§ TASK STATEMENT:
Return every entry below exactly as written, minus the pictures.

§ ENTRIES SUPPLIED:
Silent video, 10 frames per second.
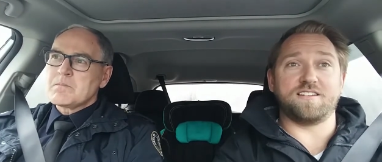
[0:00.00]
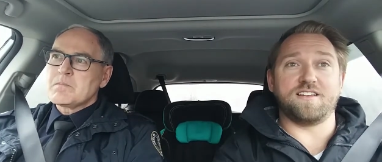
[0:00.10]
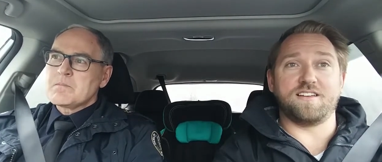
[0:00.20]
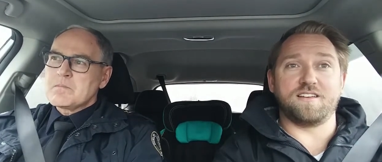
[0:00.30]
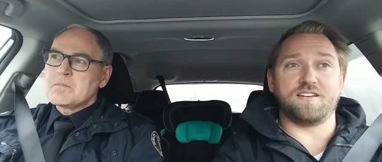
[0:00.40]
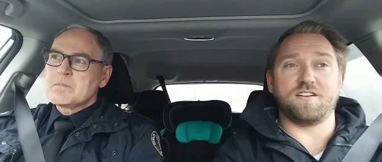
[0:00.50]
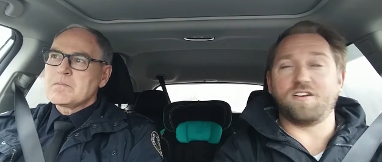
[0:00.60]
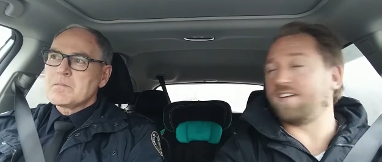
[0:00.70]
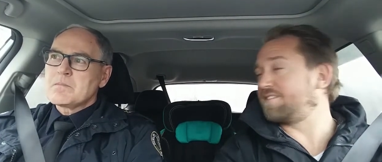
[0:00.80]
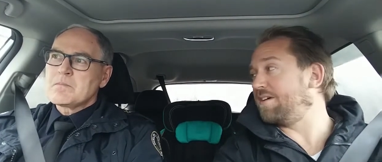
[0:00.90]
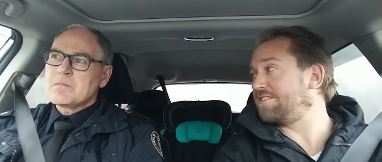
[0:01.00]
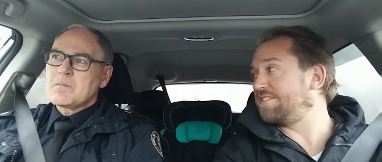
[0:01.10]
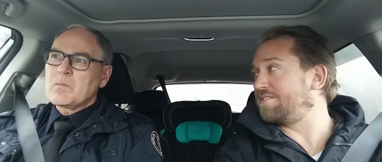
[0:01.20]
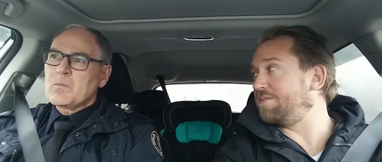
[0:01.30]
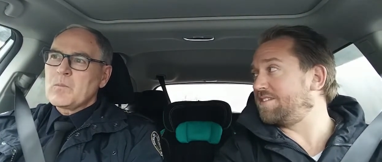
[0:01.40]
Speaker 1: and an awesome
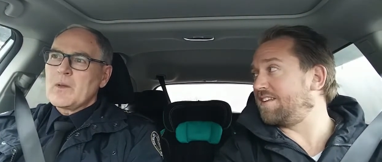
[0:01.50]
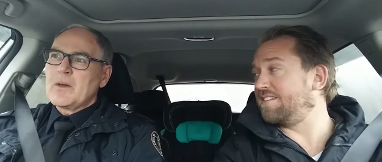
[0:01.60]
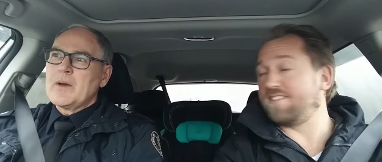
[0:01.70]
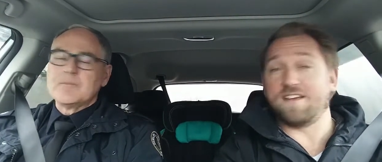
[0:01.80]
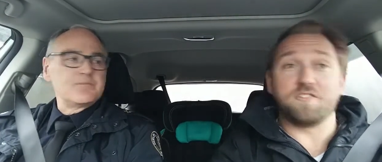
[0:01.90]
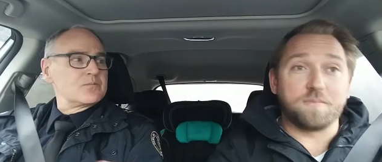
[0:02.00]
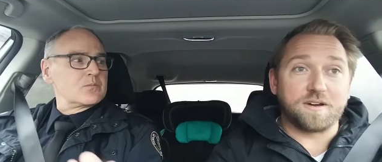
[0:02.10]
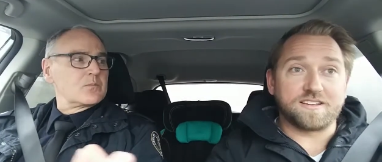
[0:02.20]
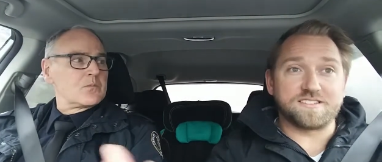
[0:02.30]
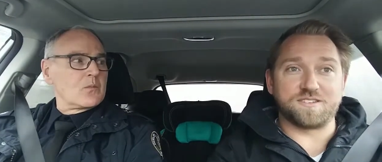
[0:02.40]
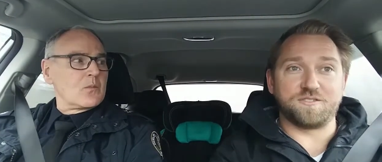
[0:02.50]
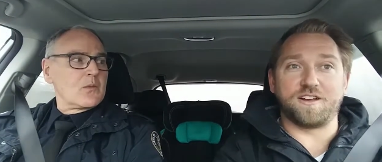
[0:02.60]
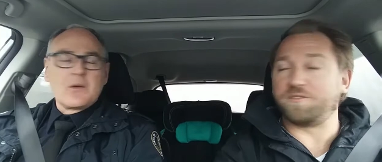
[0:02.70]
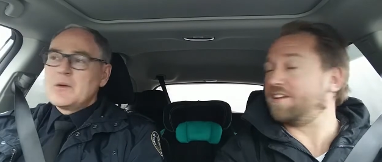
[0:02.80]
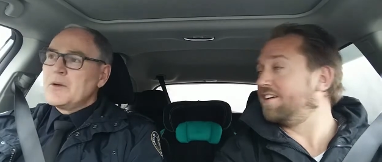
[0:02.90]
message to be sending to everybody. So
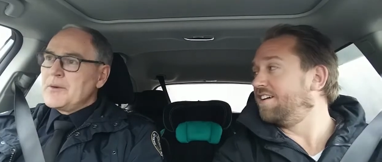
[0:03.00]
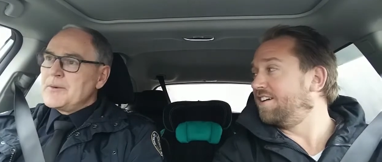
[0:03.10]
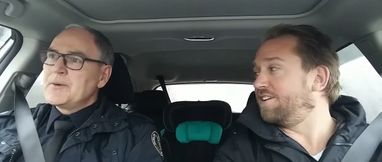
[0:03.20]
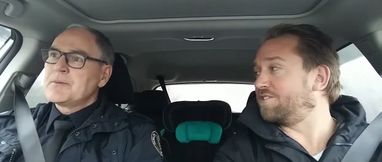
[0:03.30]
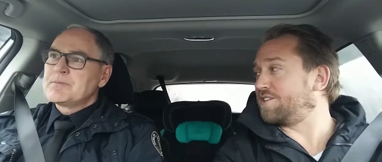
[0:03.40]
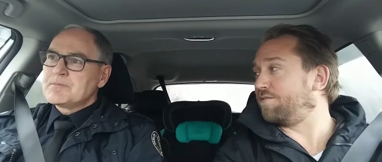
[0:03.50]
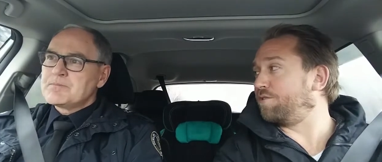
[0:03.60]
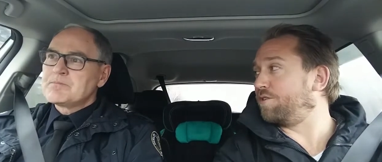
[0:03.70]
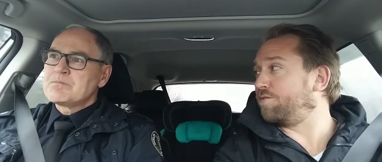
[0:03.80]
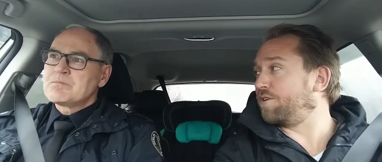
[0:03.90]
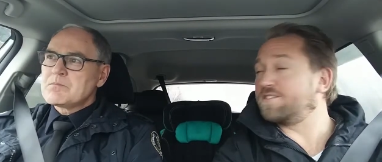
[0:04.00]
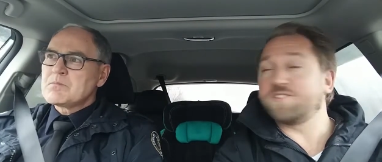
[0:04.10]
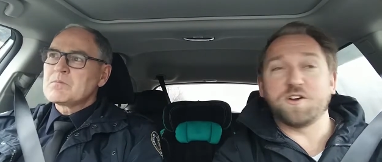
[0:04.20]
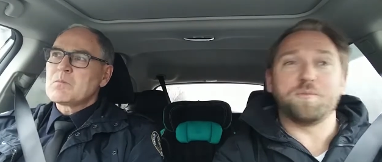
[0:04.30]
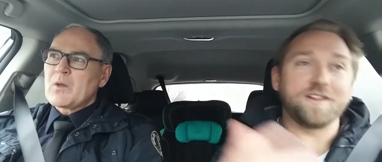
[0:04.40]
not only yourself 34 years
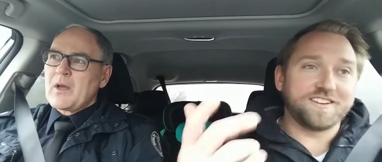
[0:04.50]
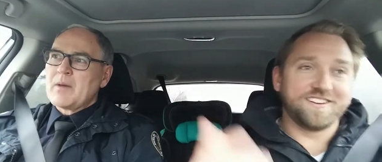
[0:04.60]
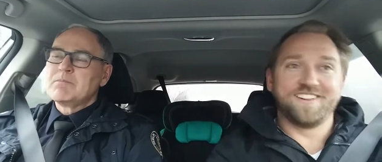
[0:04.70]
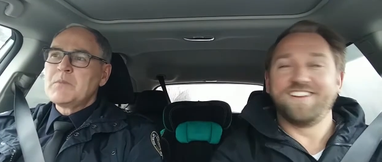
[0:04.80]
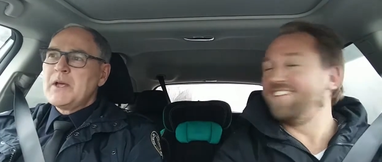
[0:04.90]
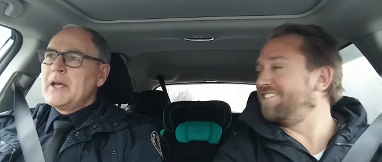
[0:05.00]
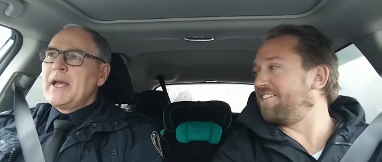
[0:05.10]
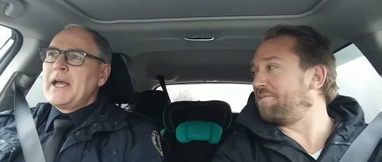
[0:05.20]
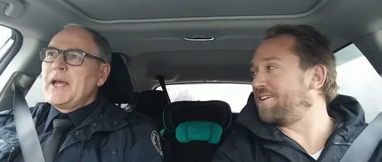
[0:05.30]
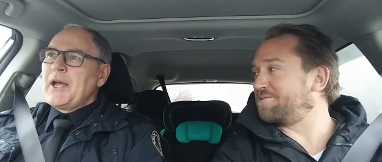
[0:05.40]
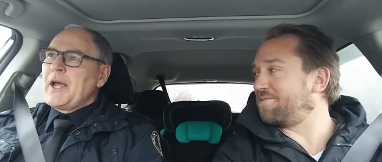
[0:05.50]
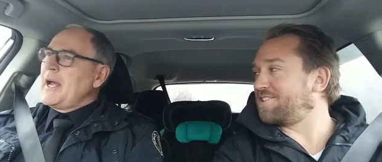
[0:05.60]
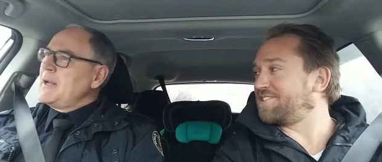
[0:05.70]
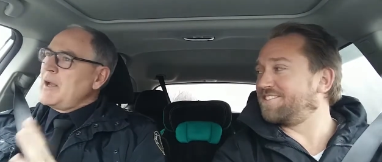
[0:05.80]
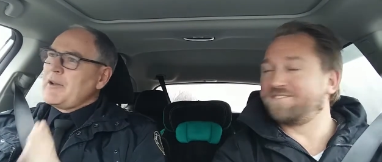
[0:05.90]
ago, but everybody that's
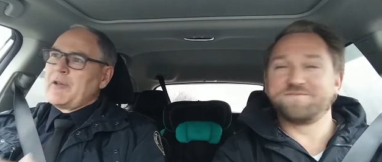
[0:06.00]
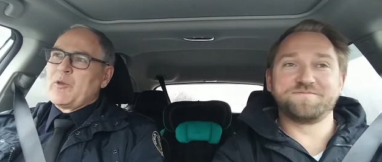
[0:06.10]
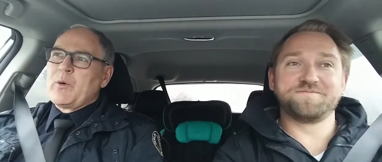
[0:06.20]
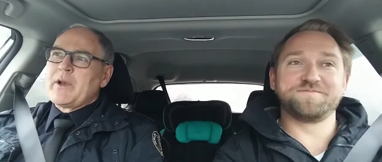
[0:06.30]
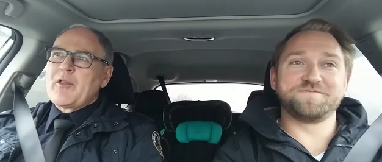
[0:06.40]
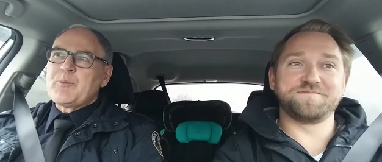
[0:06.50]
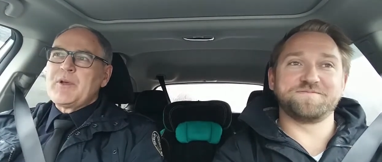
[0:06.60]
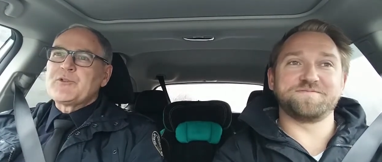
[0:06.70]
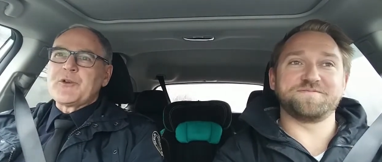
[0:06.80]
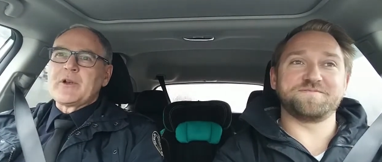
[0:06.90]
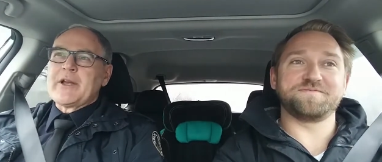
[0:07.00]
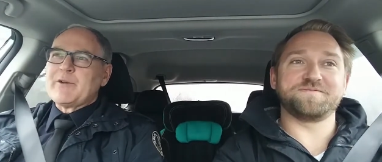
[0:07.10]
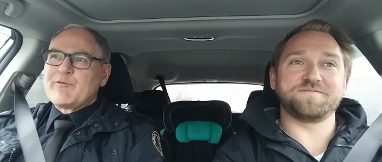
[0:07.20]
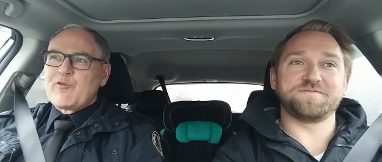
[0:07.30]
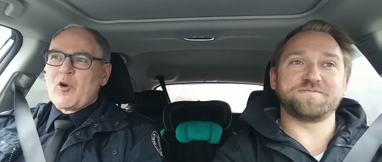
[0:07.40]
watching.
Speaker 2: And, and, the one other piece, certainly
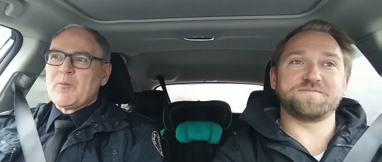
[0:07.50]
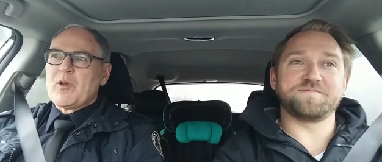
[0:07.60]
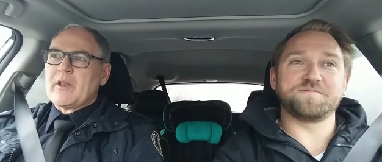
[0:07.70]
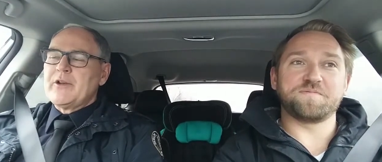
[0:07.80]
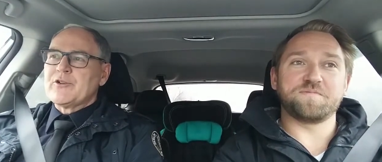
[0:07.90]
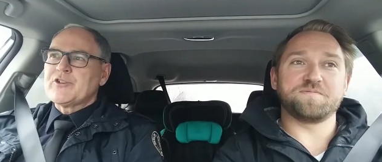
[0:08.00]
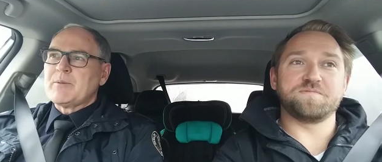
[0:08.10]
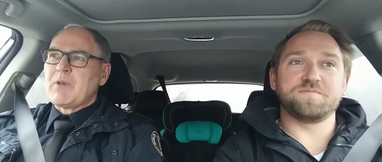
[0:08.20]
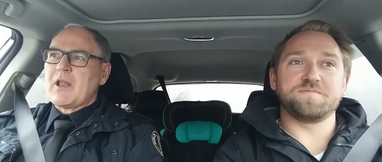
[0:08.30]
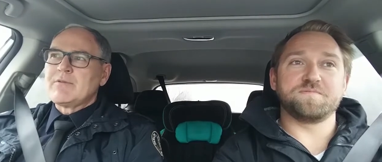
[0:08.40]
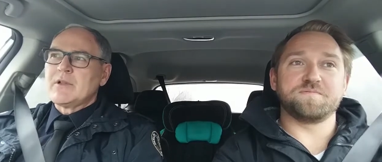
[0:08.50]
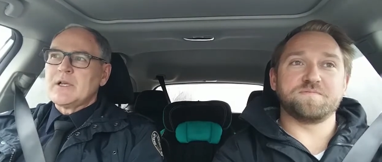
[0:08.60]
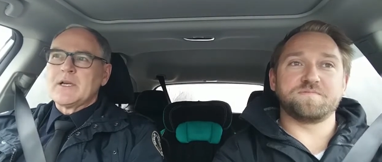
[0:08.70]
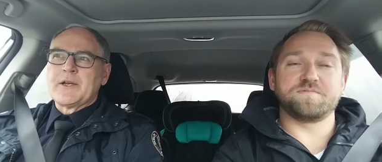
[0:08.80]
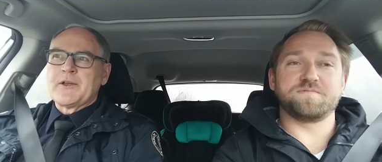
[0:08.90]
on a formal leadership level,
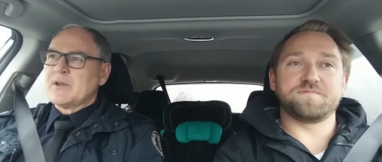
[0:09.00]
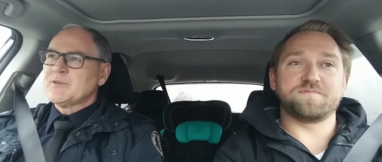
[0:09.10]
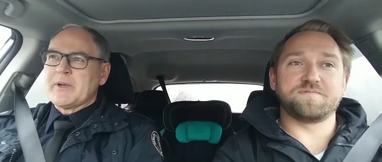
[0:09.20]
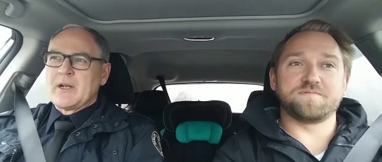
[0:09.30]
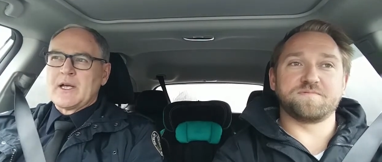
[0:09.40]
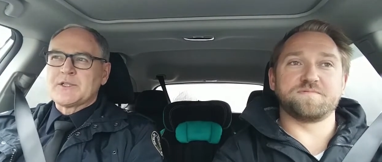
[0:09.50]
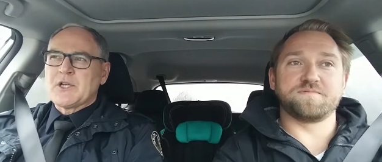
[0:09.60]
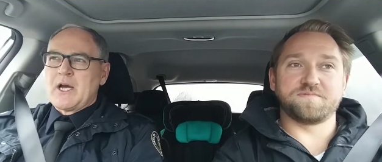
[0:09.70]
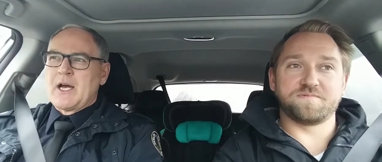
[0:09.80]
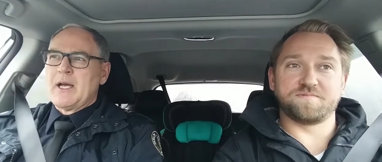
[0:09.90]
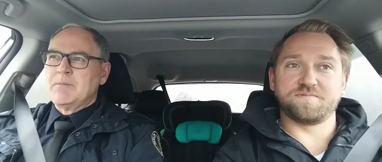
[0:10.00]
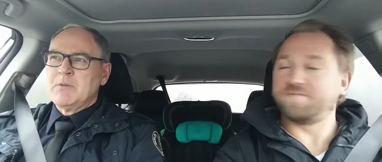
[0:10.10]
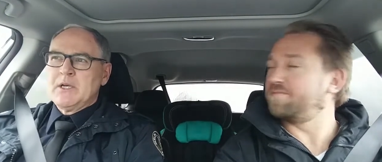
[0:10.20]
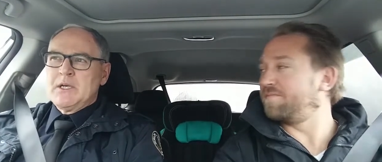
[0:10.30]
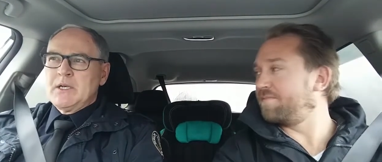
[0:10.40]
I know I spend a lot of time
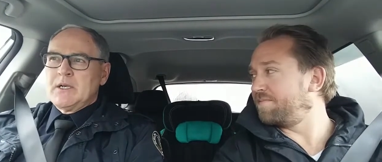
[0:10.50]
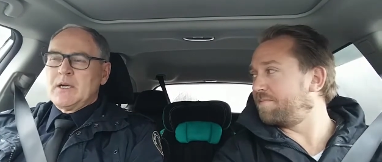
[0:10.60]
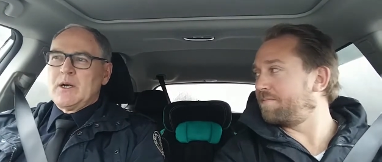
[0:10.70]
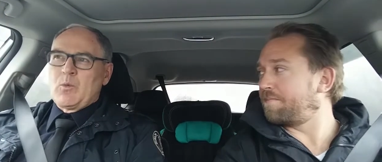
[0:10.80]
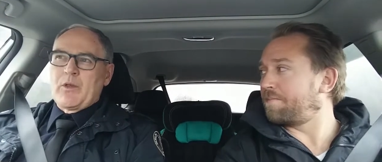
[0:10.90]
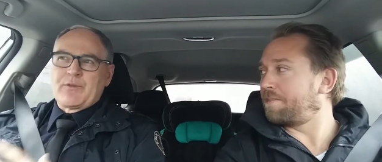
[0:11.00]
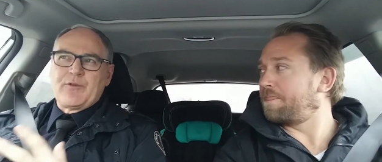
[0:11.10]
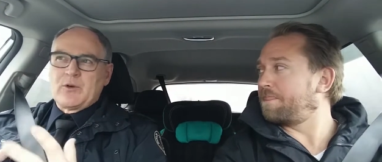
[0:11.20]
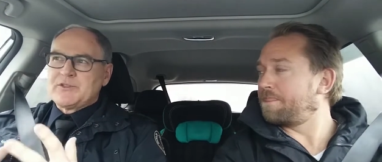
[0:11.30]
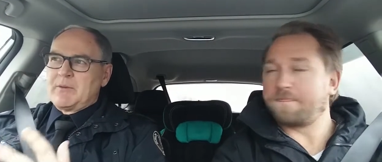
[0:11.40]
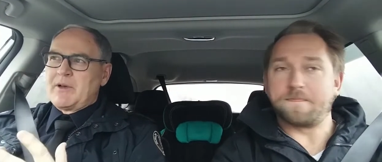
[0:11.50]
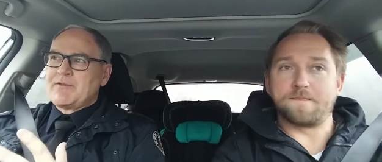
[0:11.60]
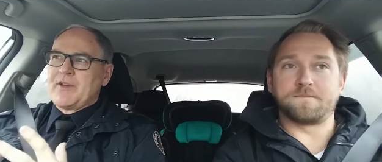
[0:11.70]
uh, whether focusing on my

§ ANSWER TO THIS TASK:
Silent video, 10 frames per second.
[0:00.00]
[0:00.10]
[0:00.20]
[0:00.30]
[0:00.40]
[0:00.50]
[0:00.60]
[0:00.70]
[0:00.80]
[0:00.90]
[0:01.00]
[0:01.10]
[0:01.20]
[0:01.30]
[0:01.40]
Speaker 1: and an awesome
[0:01.50]
[0:01.60]
[0:01.70]
[0:01.80]
[0:01.90]
[0:02.00]
[0:02.10]
[0:02.20]
[0:02.30]
[0:02.40]
[0:02.50]
[0:02.60]
[0:02.70]
[0:02.80]
[0:02.90]
message to be sending to everybody. So
[0:03.00]
[0:03.10]
[0:03.20]
[0:03.30]
[0:03.40]
[0:03.50]
[0:03.60]
[0:03.70]
[0:03.80]
[0:03.90]
[0:04.00]
[0:04.10]
[0:04.20]
[0:04.30]
[0:04.40]
not only yourself 34 years
[0:04.50]
[0:04.60]
[0:04.70]
[0:04.80]
[0:04.90]
[0:05.00]
[0:05.10]
[0:05.20]
[0:05.30]
[0:05.40]
[0:05.50]
[0:05.60]
[0:05.70]
[0:05.80]
[0:05.90]
ago, but everybody that's
[0:06.00]
[0:06.10]
[0:06.20]
[0:06.30]
[0:06.40]
[0:06.50]
[0:06.60]
[0:06.70]
[0:06.80]
[0:06.90]
[0:07.00]
[0:07.10]
[0:07.20]
[0:07.30]
[0:07.40]
watching.
Speaker 2: And, and, the one other piece, certainly
[0:07.50]
[0:07.60]
[0:07.70]
[0:07.80]
[0:07.90]
[0:08.00]
[0:08.10]
[0:08.20]
[0:08.30]
[0:08.40]
[0:08.50]
[0:08.60]
[0:08.70]
[0:08.80]
[0:08.90]
on a formal leadership level,
[0:09.00]
[0:09.10]
[0:09.20]
[0:09.30]
[0:09.40]
[0:09.50]
[0:09.60]
[0:09.70]
[0:09.80]
[0:09.90]
[0:10.00]
[0:10.10]
[0:10.20]
[0:10.30]
[0:10.40]
I know I spend a lot of time
[0:10.50]
[0:10.60]
[0:10.70]
[0:10.80]
[0:10.90]
[0:11.00]
[0:11.10]
[0:11.20]
[0:11.30]
[0:11.40]
[0:11.50]
[0:11.60]
[0:11.70]
uh, whether focusing on my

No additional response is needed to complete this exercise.